• **TASK**
Leaving the pictures aside, repeat every line below exactly.

Recorded data:

=== Section Start ===

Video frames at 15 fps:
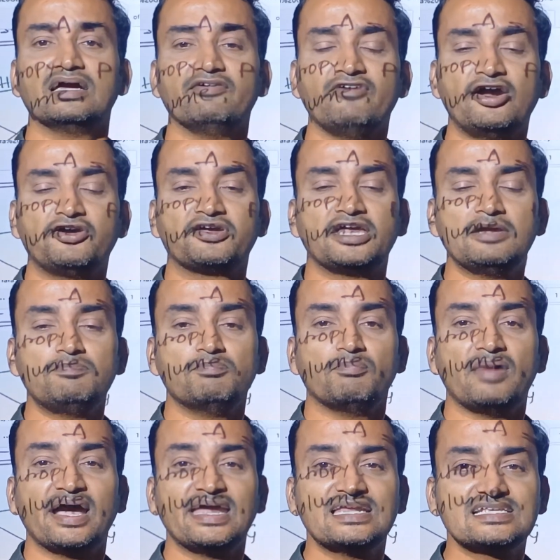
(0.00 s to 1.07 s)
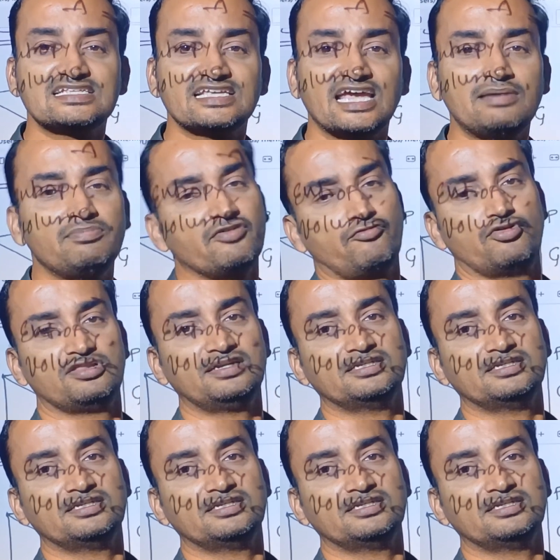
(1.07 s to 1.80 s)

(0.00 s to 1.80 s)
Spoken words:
we have to keep minus sign before the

=== Section End ===

• **RESULT OF THIS TASK**
Video frames at 15 fps:
(0.00 s to 1.07 s)
(1.07 s to 1.80 s)

(0.00 s to 1.80 s)
Spoken words:
we have to keep minus sign before the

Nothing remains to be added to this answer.